The Law – Can You Purchase a Policy Covering Another Person?
What is the answer? Yes, but only under specific ‘insurable interests’. These conditions are predicated on the insurance having a financial value and the beneficiary having a legal interest – it is not intended to be a gamble on the death, or manner of death, of a person. From the article, ‘Life Insurance – Can I Buy For Someone Else?’ (see Resources), following are some important key points.
To insure another person two conditions must be met: 1) Notice and consent with participation of the person whose life is being insured; and 2) Provide a reason why the beneficiary will be adversely affected financially by the insured’s death. The only exception is when parents buy life insurance on their minor child/ren. Unless you have a specific loss from the death of the other person, you do not have an insurable interest and cannot legally insure them. This is a common area of insurance fraud, and also homicides staged as accidents or death under other unusual circumstances.
Persons having insured interests include the insured, husband and wife, and parents of minor children. Adult children may have an insured interest in their parents if there is a financial relationship of the death (i.e. caring for parents, having an interest in a home mortgage, long-term care financial burden, etc.). It is also common for businesses to insure principals of the business due to potential financial loss, which still requires notice and consent.
Insurance companies are making an investment against the premiums, a bet of sorts. To hedge their bet and protect their interests they often require several things before issuing a life insurance policy. In addition to the two conditions above, consent is usually given by a signed application with a notarized affidavit of the insured. During the underwriting process a medical examination is often required.

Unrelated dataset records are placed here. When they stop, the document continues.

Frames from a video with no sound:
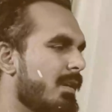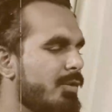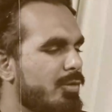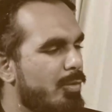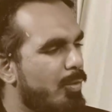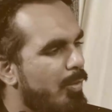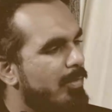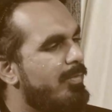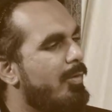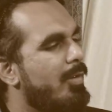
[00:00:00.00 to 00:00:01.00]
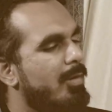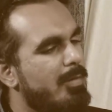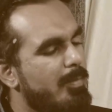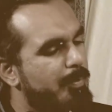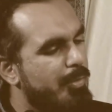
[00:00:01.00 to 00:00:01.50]
You're known for
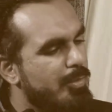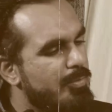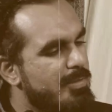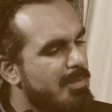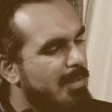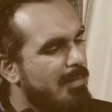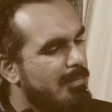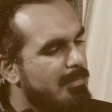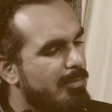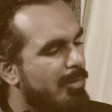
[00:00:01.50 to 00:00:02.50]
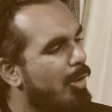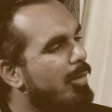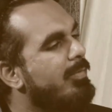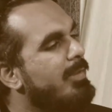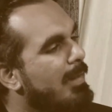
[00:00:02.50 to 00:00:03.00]
producing a
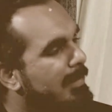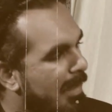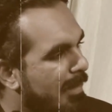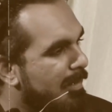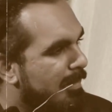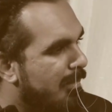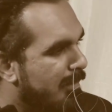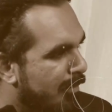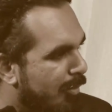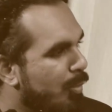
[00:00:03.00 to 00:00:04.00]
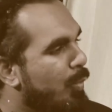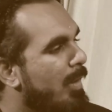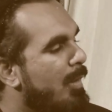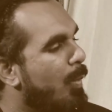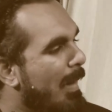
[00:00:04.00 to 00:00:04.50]
lot of young talent. You know, you
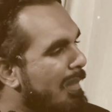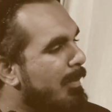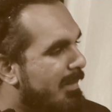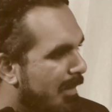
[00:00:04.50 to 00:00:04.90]
work well with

Admittedly, when we first learned of this we did not know it was illegal to purchase life insurance of another without their consent. The explanation given to us, in one example, was the insured was the incarcerated father of an estranged adult child and the relationship made obtaining the life insurance policy. Being legal investigators and with a focus on equivocal deaths and death benefits, we knew to check on this.
Detecting and Preventing Insurance Policy and Identity Theft
As a consumer, you are empowered to assure you are protected from being the deadly subject of insurance fraud and related identity theft. Legal investigators may also be able to assist; however, for consumer protection there are limitations on who and how the access to insurance and related information is granted. There is a medical information consumer reporting agency – MIB, formerly the Medical Information Bureau. When you see a commercial for insurance in which no medical examination is required, the underwriter receives a report from MIB, similar to your consumer credit report – except it is about your health and how you are insured for health and life.

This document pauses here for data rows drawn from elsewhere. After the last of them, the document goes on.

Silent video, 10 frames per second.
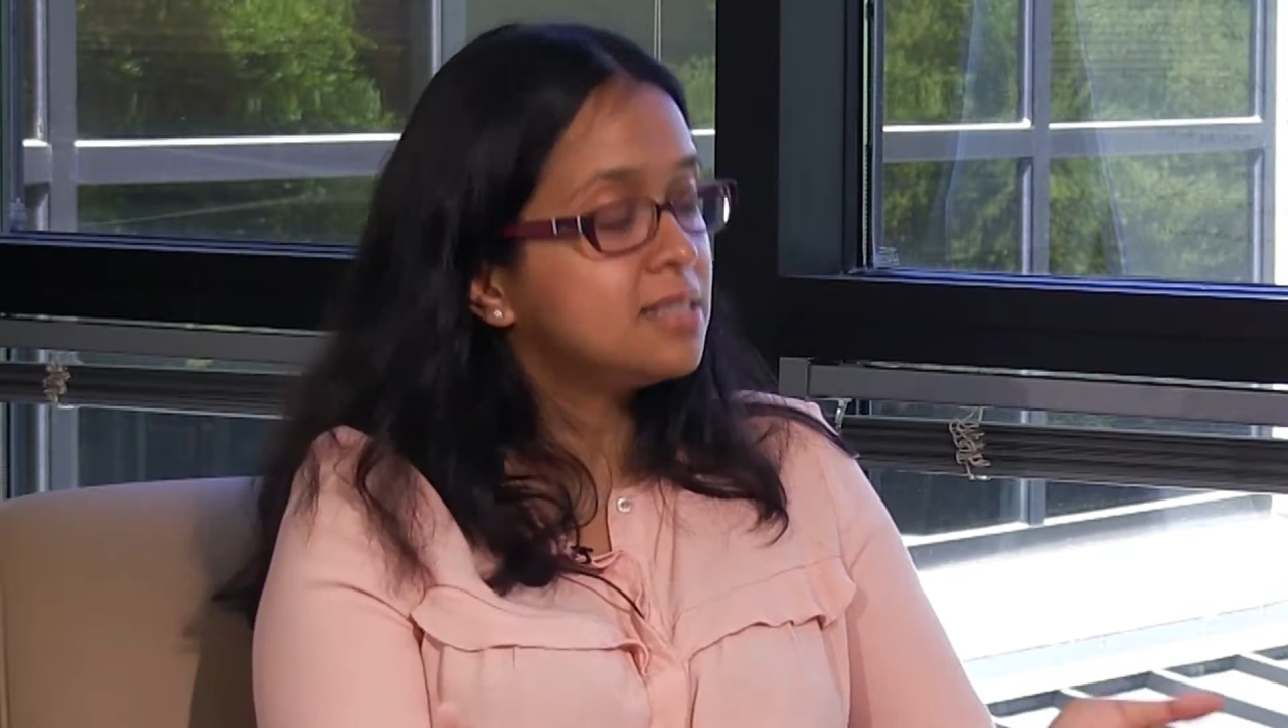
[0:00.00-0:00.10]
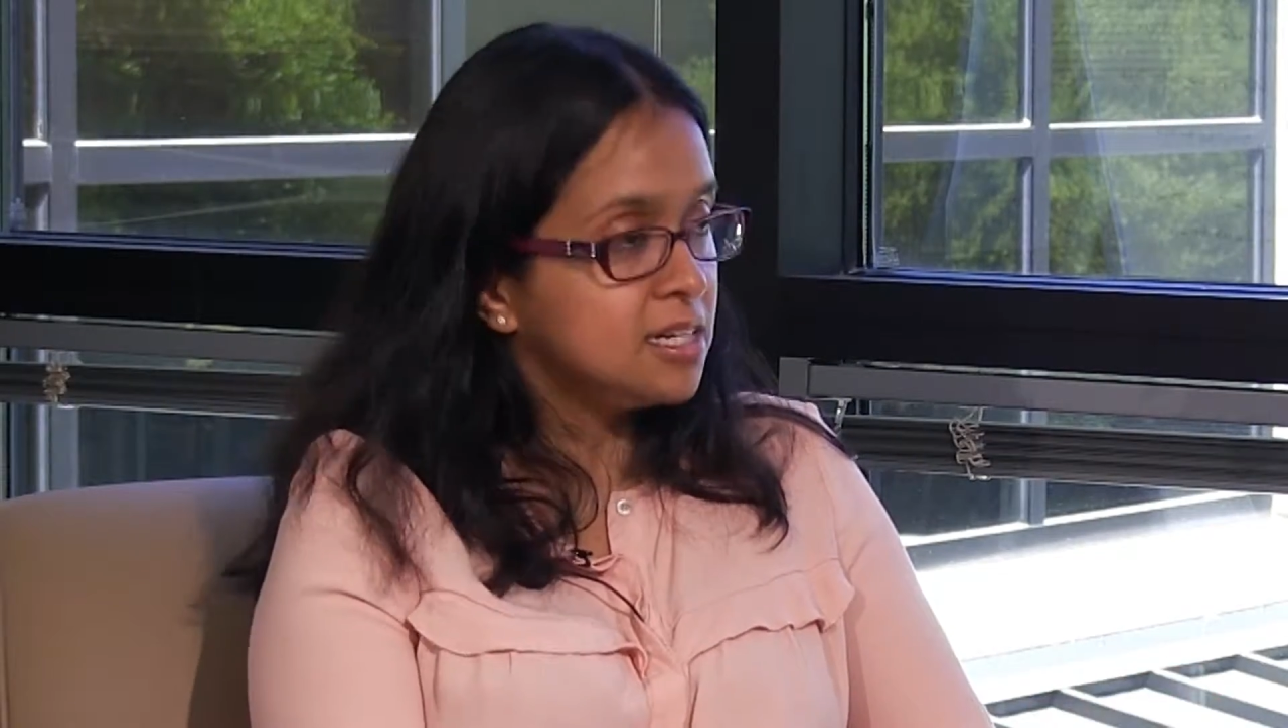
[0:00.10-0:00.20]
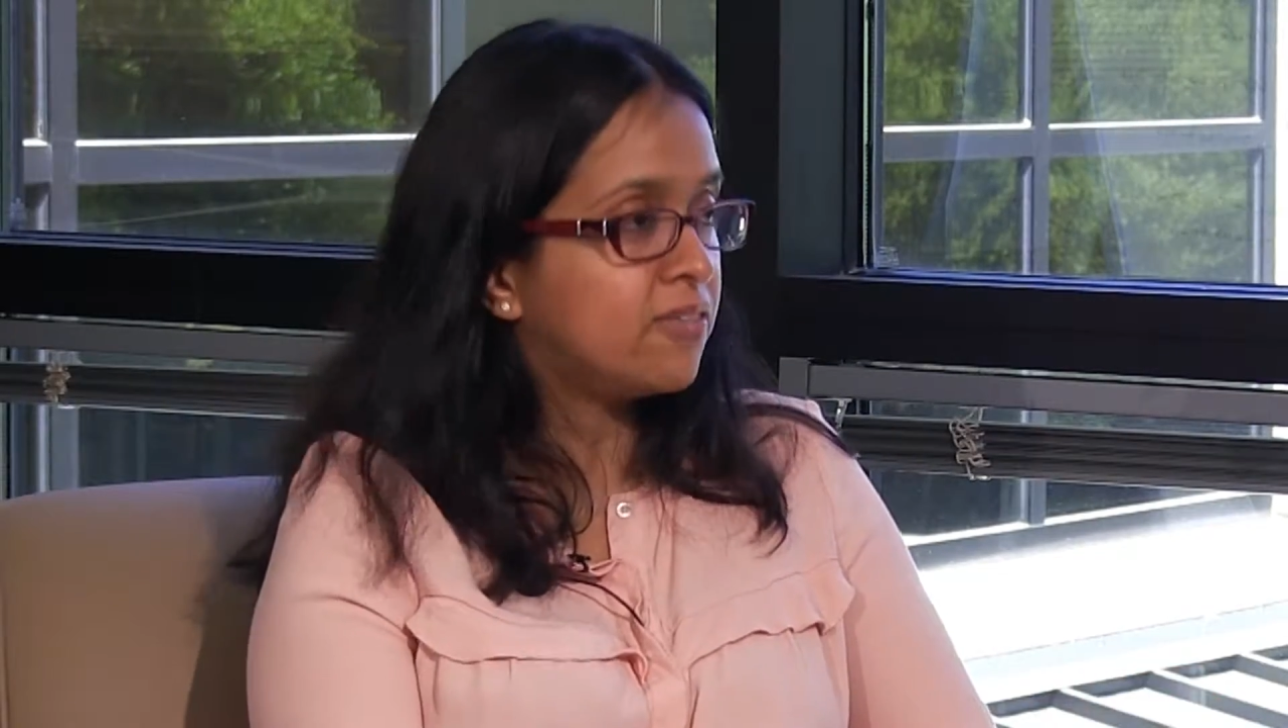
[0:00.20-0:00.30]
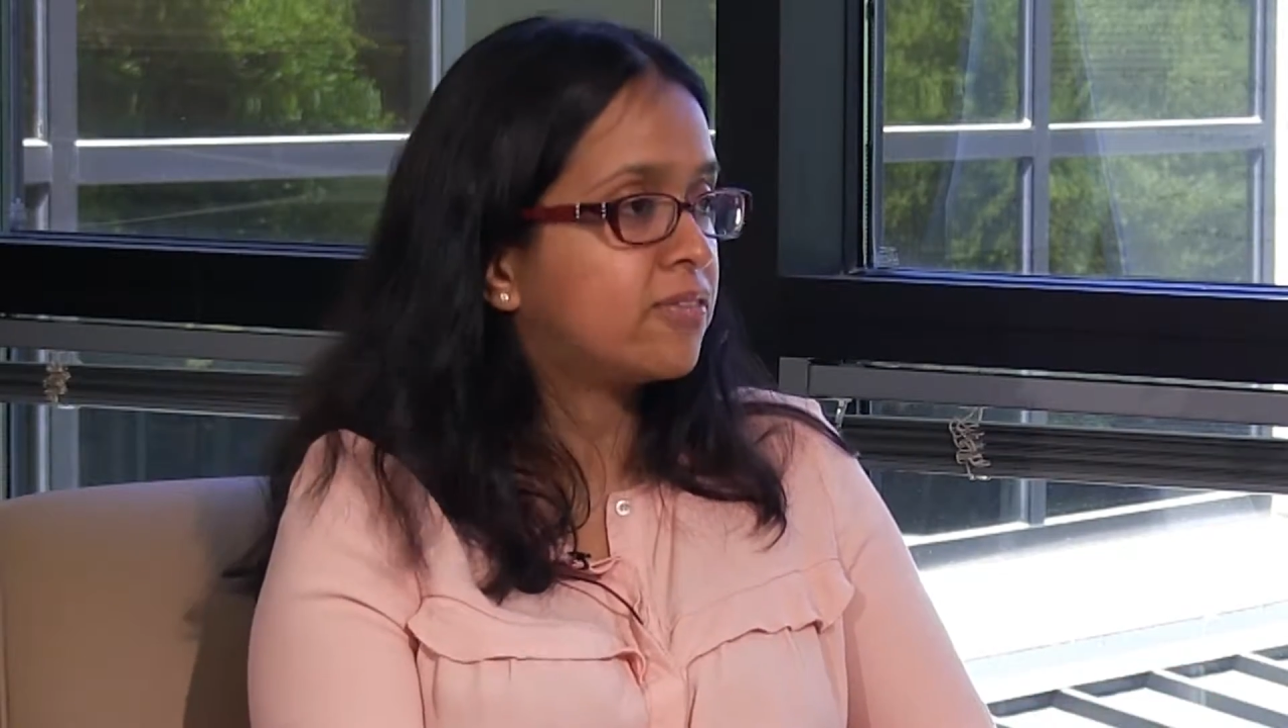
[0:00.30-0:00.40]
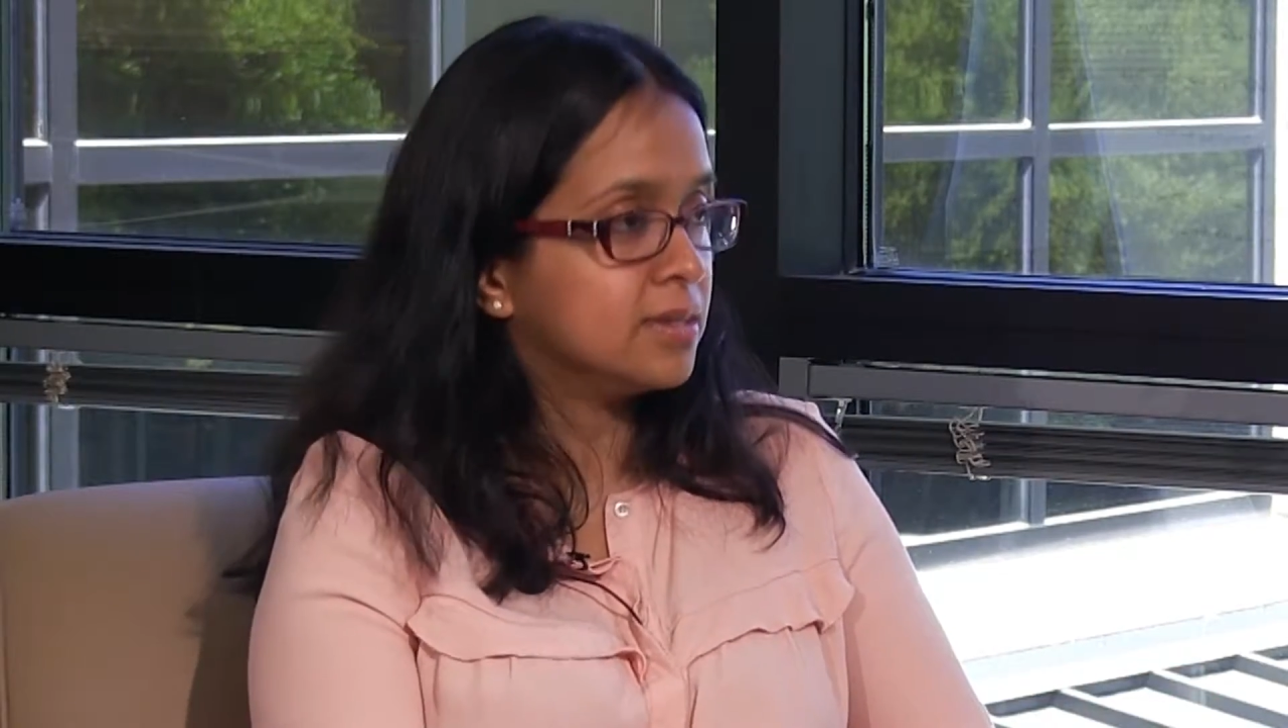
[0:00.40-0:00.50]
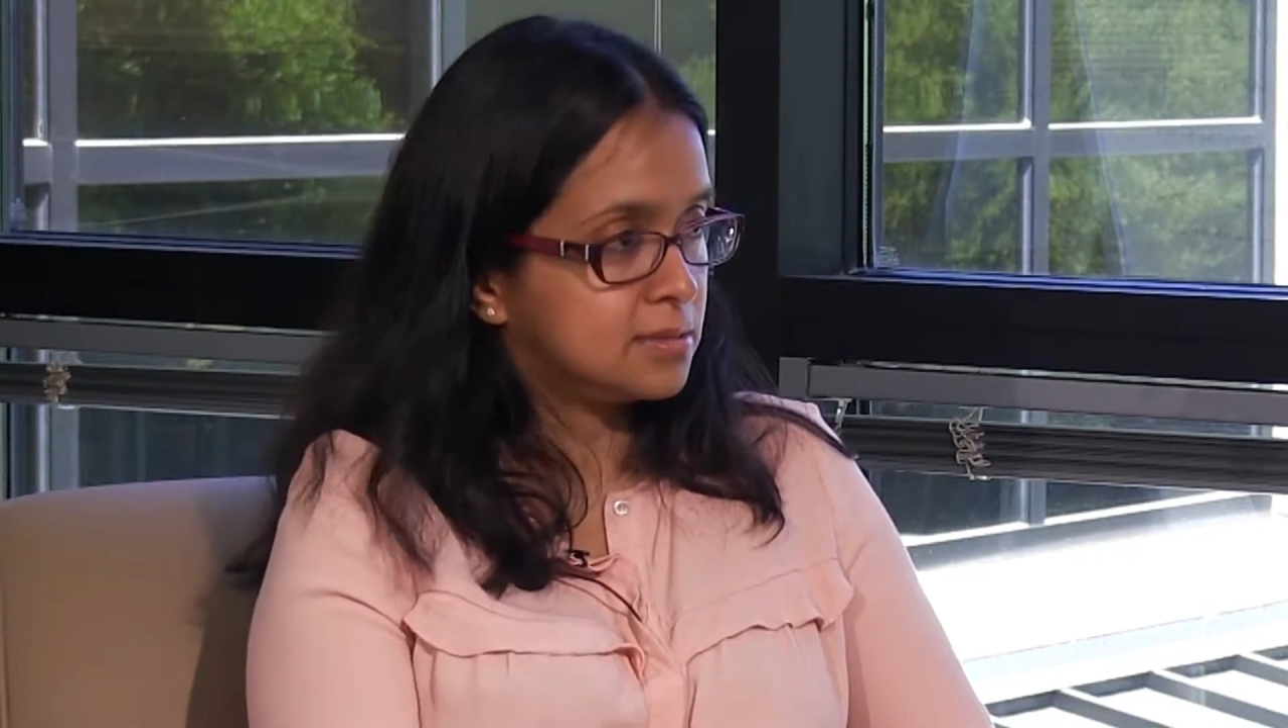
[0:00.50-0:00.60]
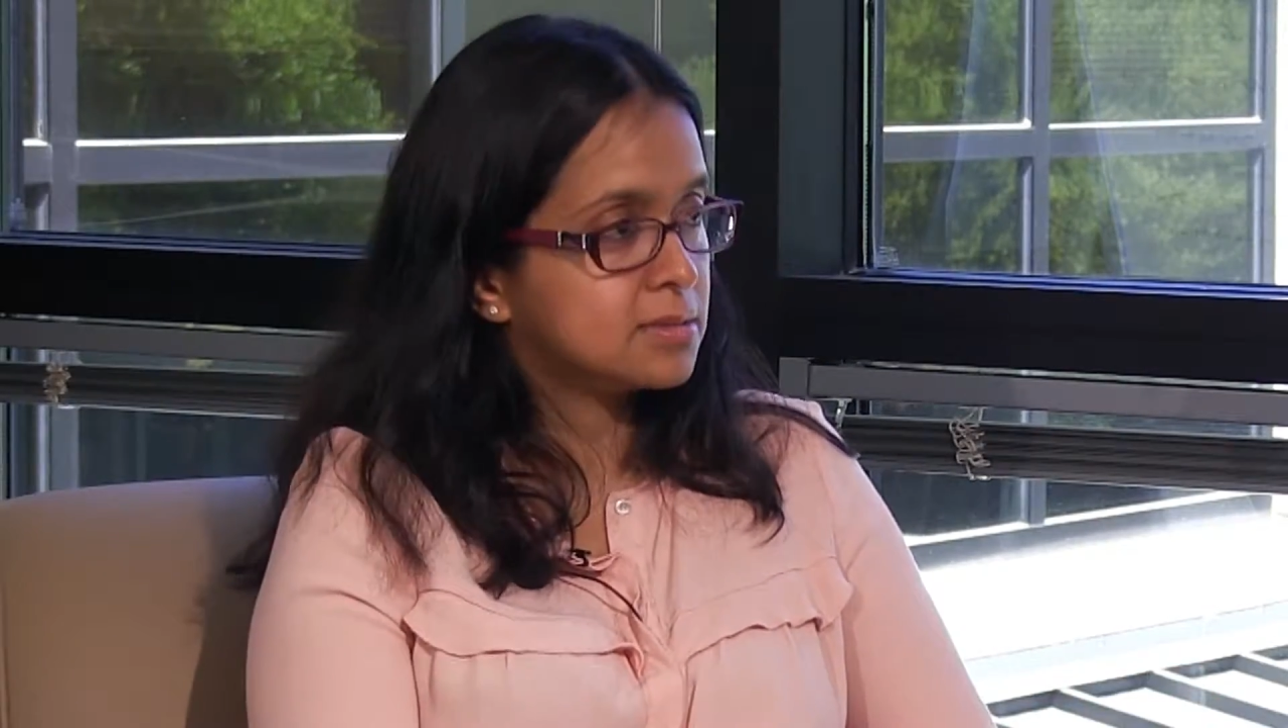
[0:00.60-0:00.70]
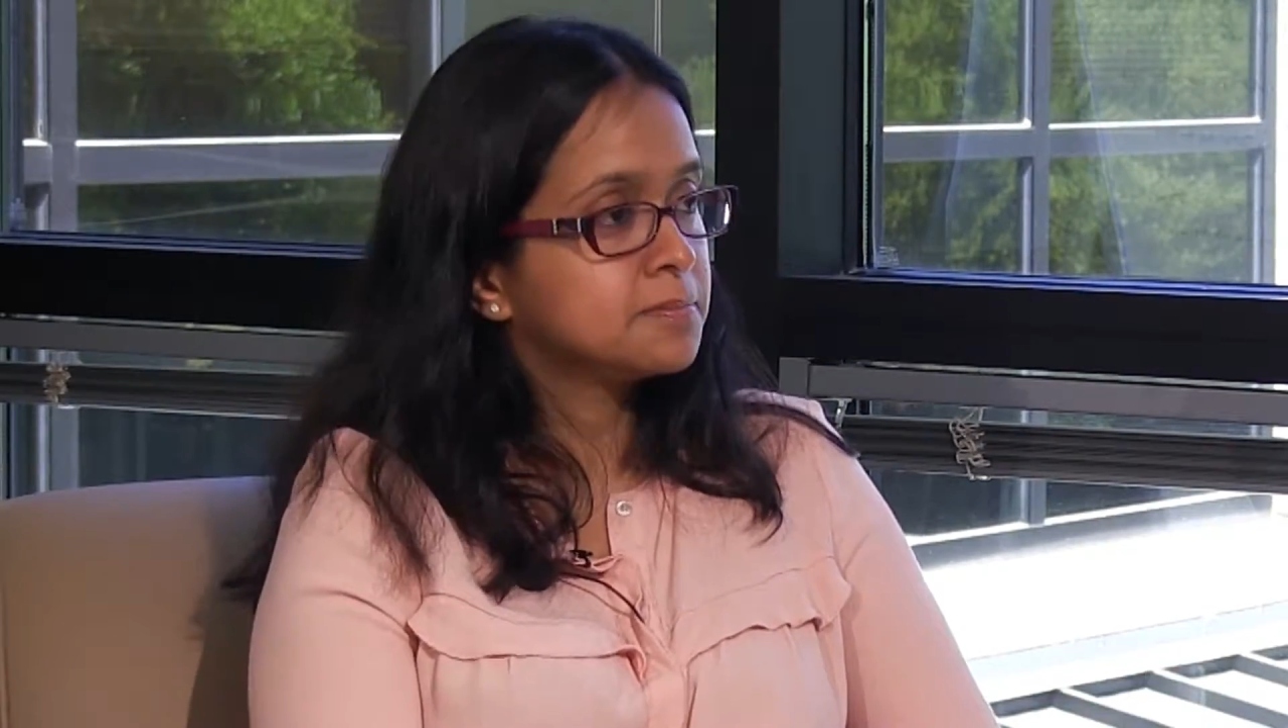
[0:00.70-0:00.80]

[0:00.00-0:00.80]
difference.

Like your consumer credit report, your medical information is subject to errors, omissions and identity theft. You can request a copy of your MIB consumer file directly from them. Legal investigators, attorneys and other persons with a permitted purpose must first contact MIB to begin their request. This should be done annually, and also if you are denied coverage or have a sudden increase in premiums.
Your health and life are not all that is insured. You may also have your automobile, home, business and other items of financial value and investment insured – even your legs if you wish and can demonstrate the requisite ‘insurable interest’ and potential financial loss. A consumer may be the target of insurance fraud and identity theft via these types of policies. To our knowledge there is not a repository, similar to the consumer credit reporting agencies or MIB, which provides this service for consumer protection. There is a service that is used by legal investigators and attorneys to determine policies, policy limits and losses.
Insurance fraud may seem to be victimless – after all, the insured (future decedent) is not paying out any premiums or benefits – a large corporation is. However, fraud is a crime and all consumers of insurance become victims through increased premiums. Moreover, beneficiaries of fraudulent policies are benefitting by the death (or accident, dismemberment or other demise) of another, without their knowledge or consent. No one can use the excuse they did not know – the process of insuring another is done with premeditated knowledge of the act. Moreover, the excuse of paying the premiums is not sufficient – the contract of the policy is concluded with the payment of benefits, which will exceed the premiums. As all persons will die, it is simply paying a premium for a known outcome for the sole purpose of financial gain.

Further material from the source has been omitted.